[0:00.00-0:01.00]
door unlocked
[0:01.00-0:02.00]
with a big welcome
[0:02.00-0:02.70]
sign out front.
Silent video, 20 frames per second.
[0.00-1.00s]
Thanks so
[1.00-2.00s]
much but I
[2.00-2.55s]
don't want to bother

---

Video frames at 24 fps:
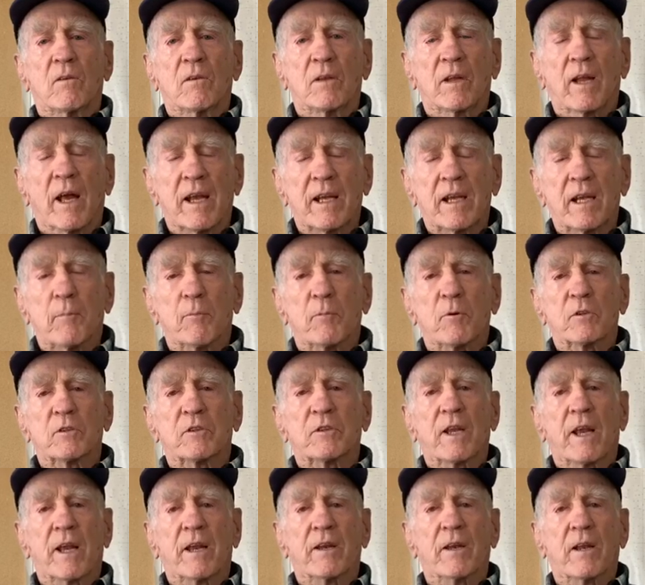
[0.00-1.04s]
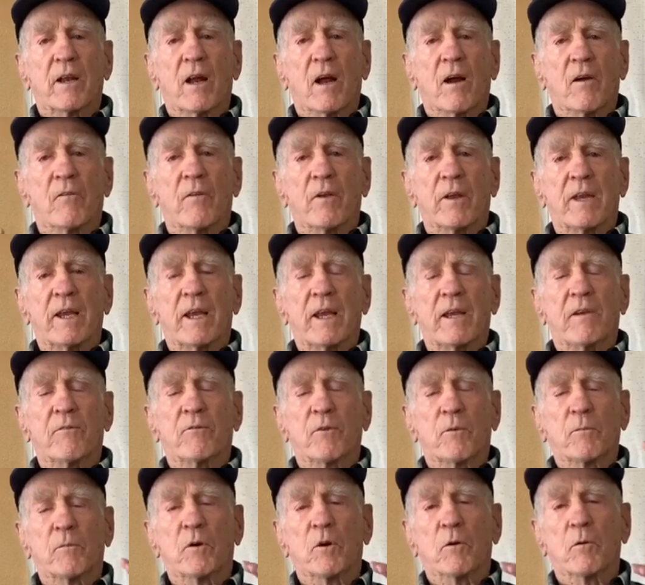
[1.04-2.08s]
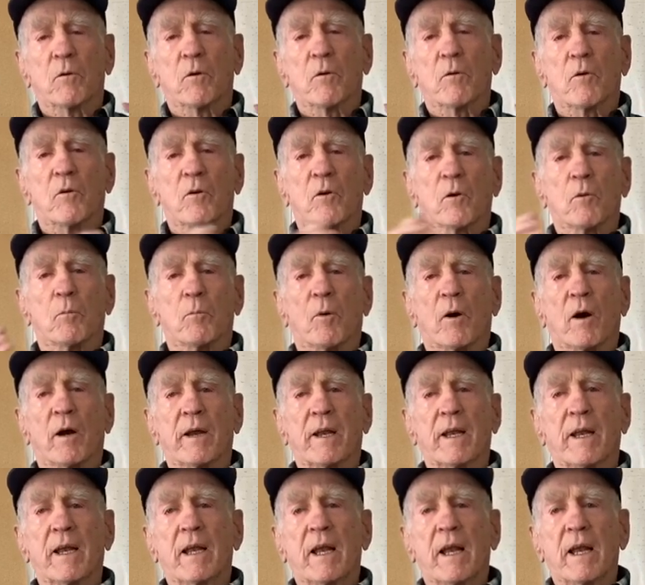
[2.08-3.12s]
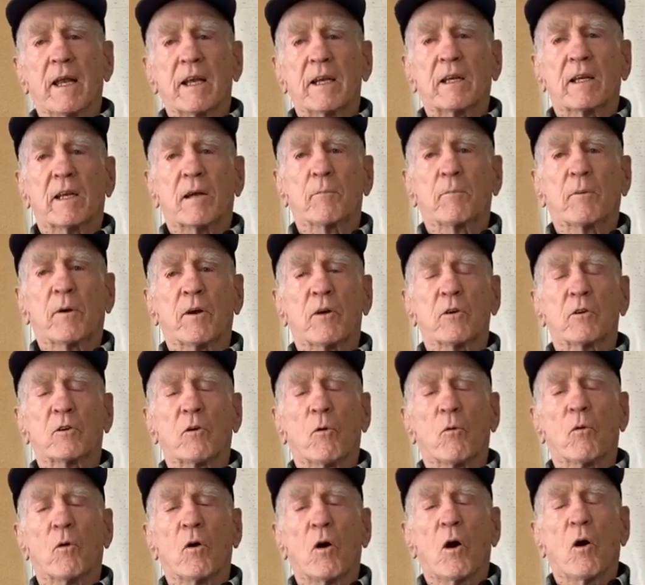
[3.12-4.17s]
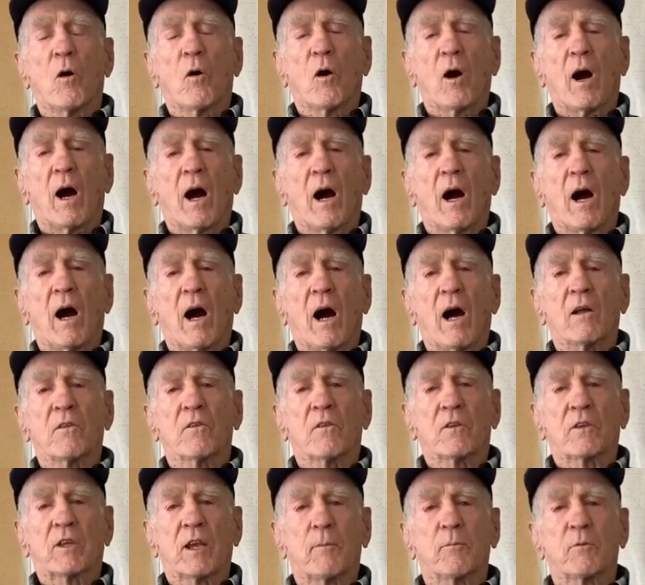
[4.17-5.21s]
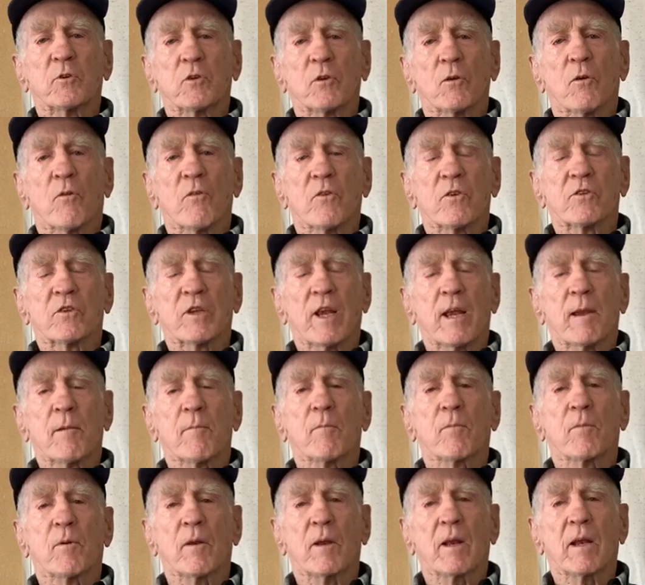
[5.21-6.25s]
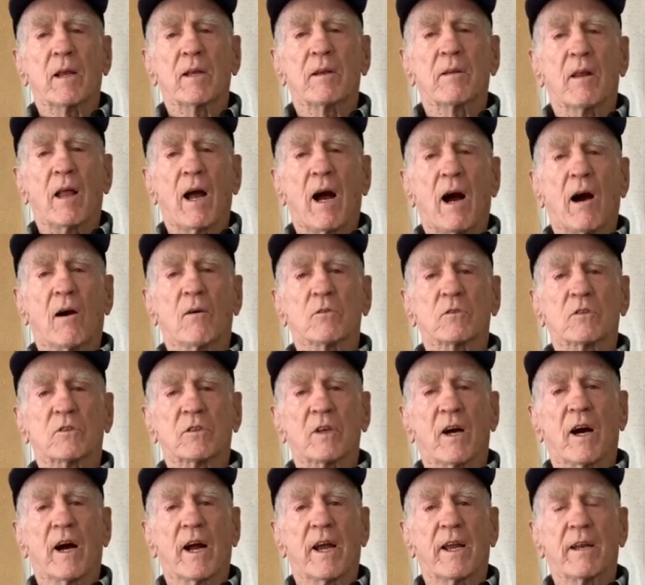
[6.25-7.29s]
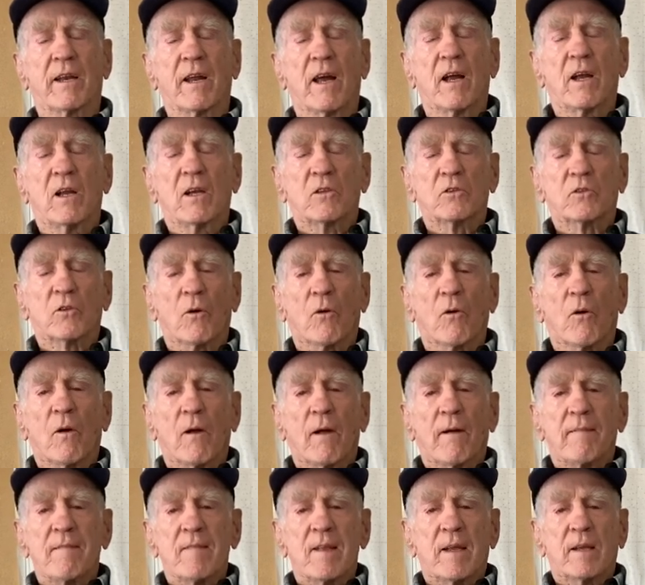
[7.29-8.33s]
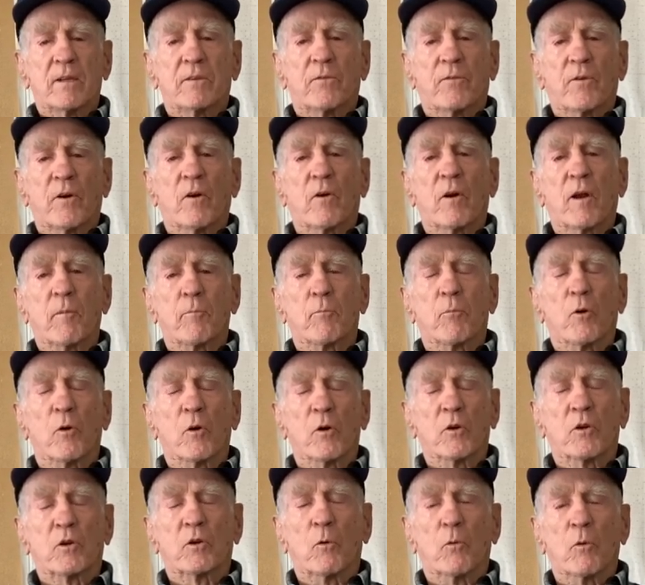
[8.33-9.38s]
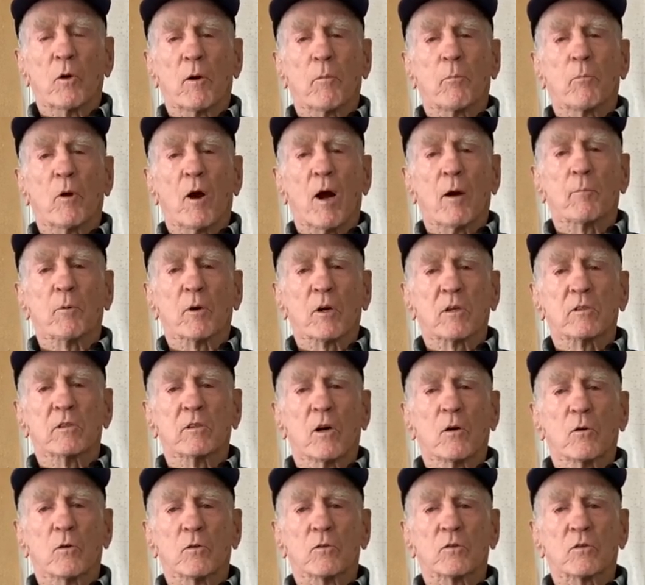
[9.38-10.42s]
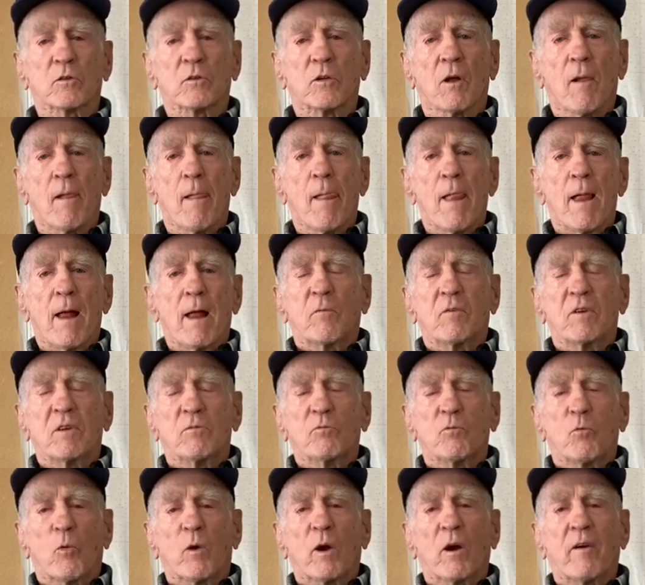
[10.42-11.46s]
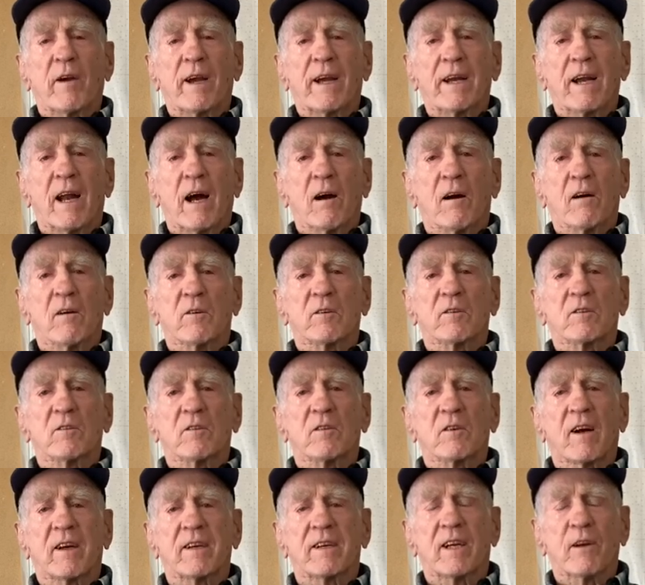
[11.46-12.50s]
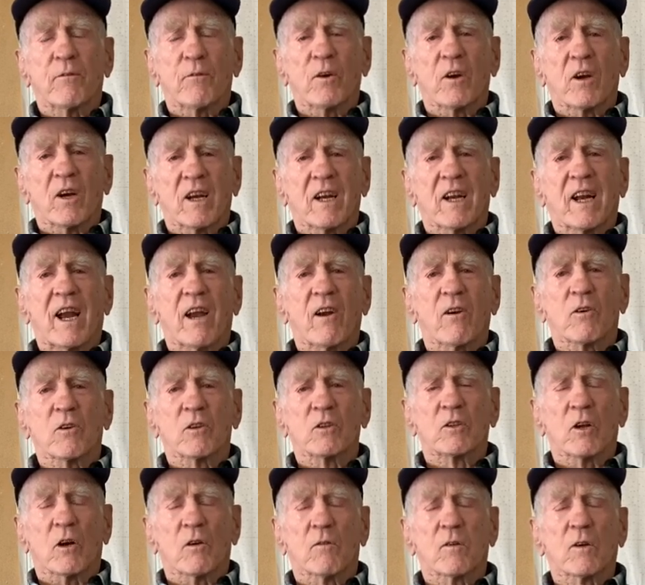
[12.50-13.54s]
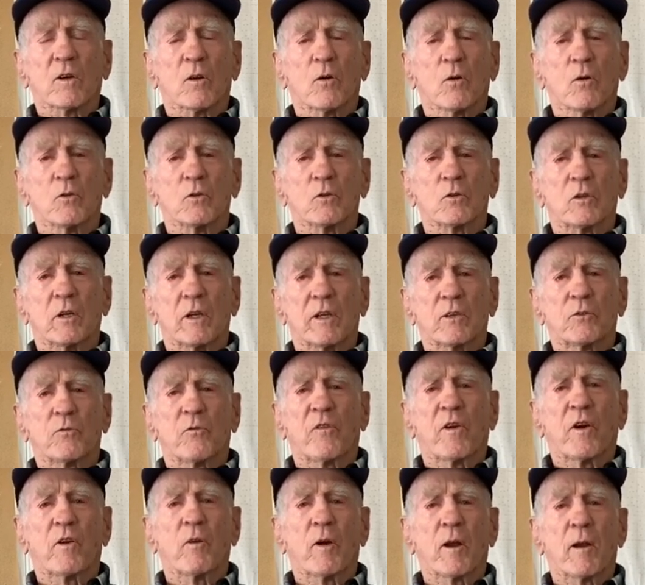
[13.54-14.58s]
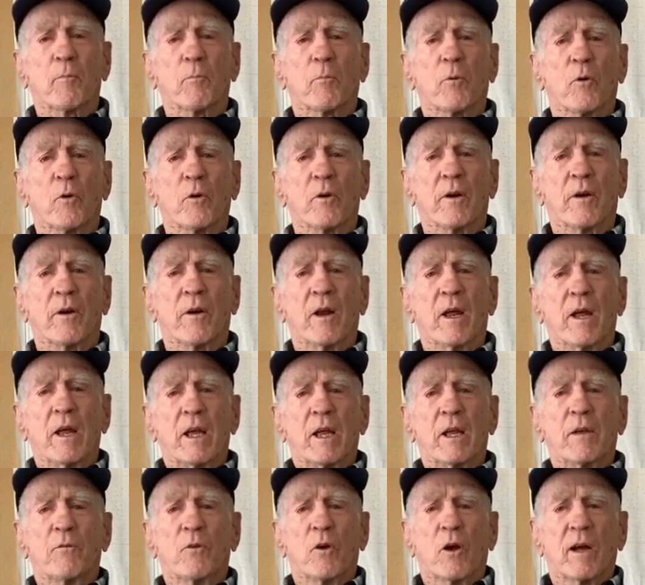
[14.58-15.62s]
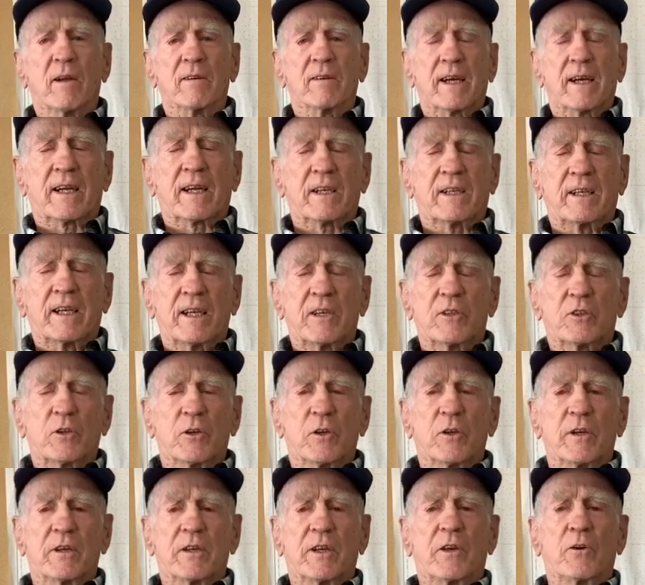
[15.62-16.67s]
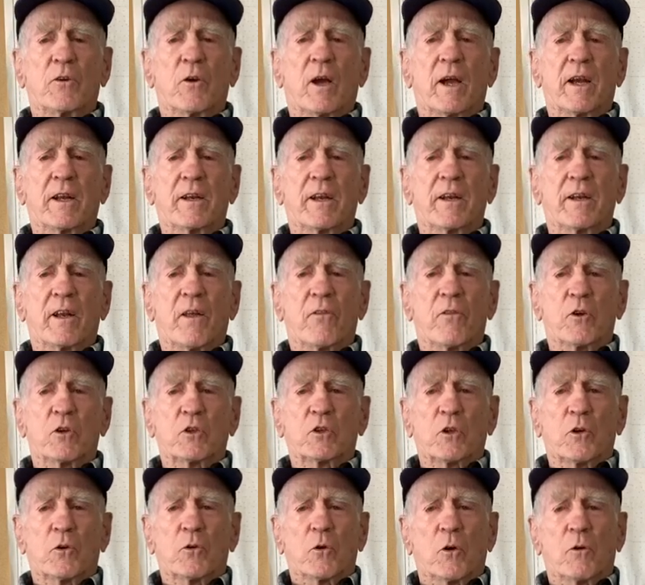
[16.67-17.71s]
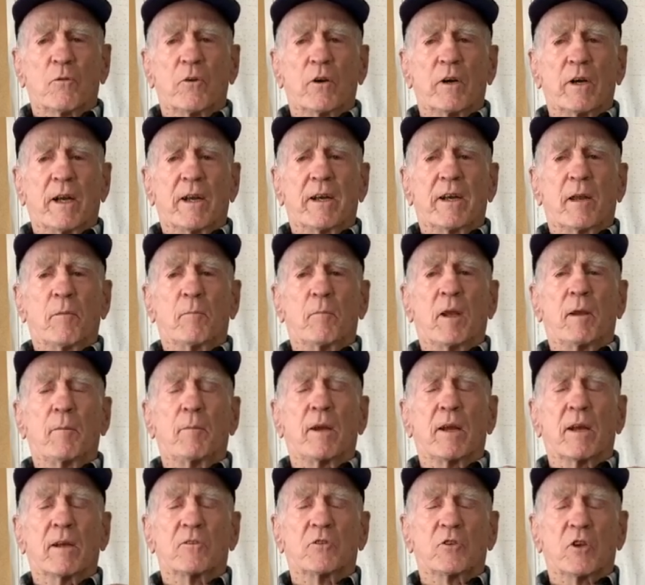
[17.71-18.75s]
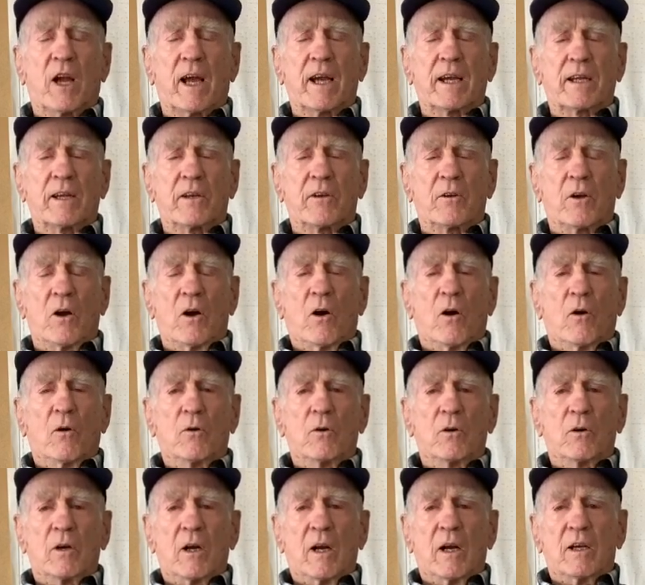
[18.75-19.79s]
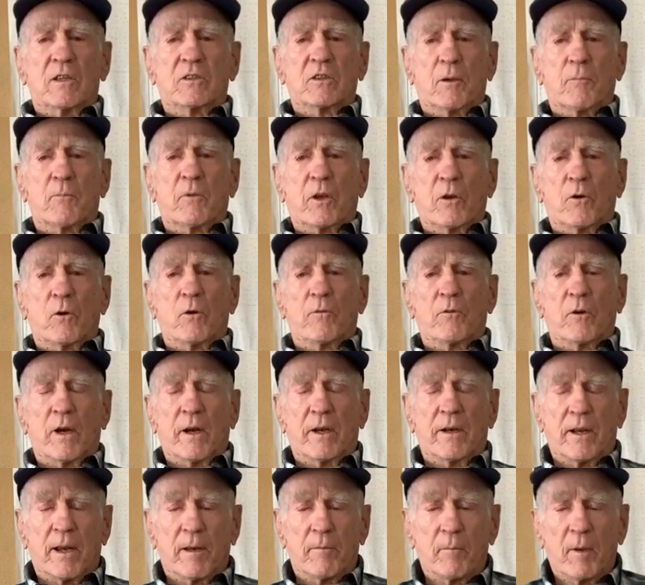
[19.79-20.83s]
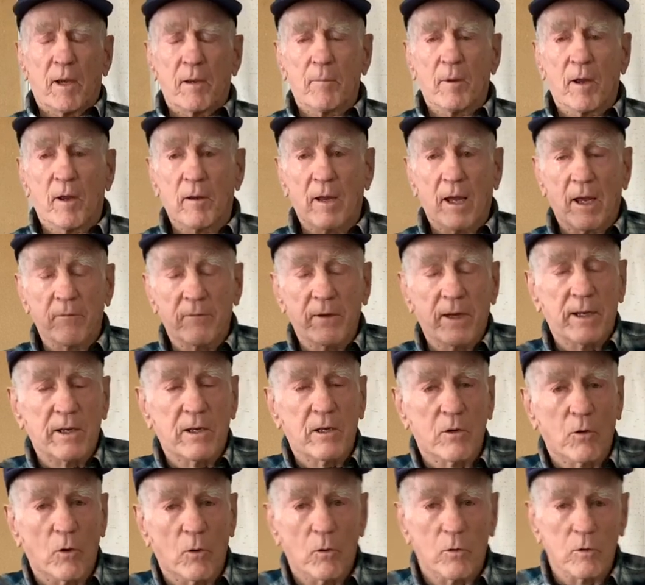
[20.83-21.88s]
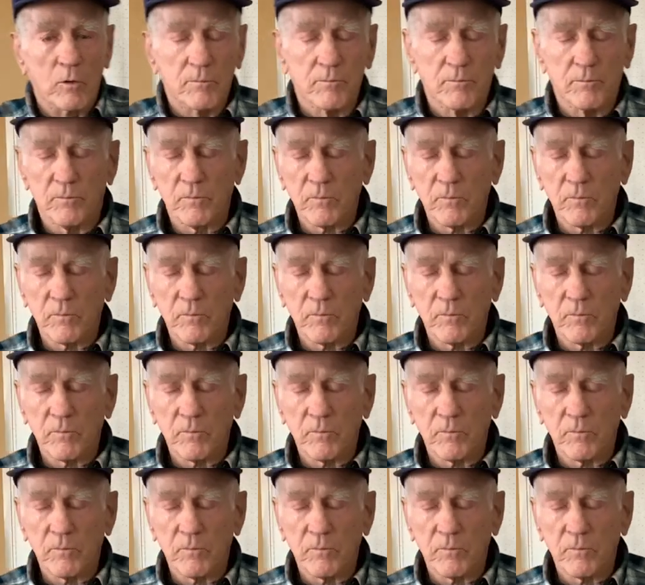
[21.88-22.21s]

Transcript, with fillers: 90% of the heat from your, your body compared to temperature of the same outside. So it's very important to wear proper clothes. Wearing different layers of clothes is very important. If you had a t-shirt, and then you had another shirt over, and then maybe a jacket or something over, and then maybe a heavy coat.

[What the task requires] Above are records; repeat only the lines from the line with "[4.17-5.21s]" through the line with "Transcript, with fillers: 90%", and leave pictures out.

[Output of the exercise]
[4.17-5.21s]
[5.21-6.25s]
[6.25-7.29s]
[7.29-8.33s]
[8.33-9.38s]
[9.38-10.42s]
[10.42-11.46s]
[11.46-12.50s]
[12.50-13.54s]
[13.54-14.58s]
[14.58-15.62s]
[15.62-16.67s]
[16.67-17.71s]
[17.71-18.75s]
[18.75-19.79s]
[19.79-20.83s]
[20.83-21.88s]
[21.88-22.21s]

Transcript, with fillers: 90% of the heat from your, your body compared to temperature of the same outside. So it's very important to wear proper clothes. Wearing different layers of clothes is very important. If you had a t-shirt, and then you had another shirt over, and then maybe a jacket or something over, and then maybe a heavy coat.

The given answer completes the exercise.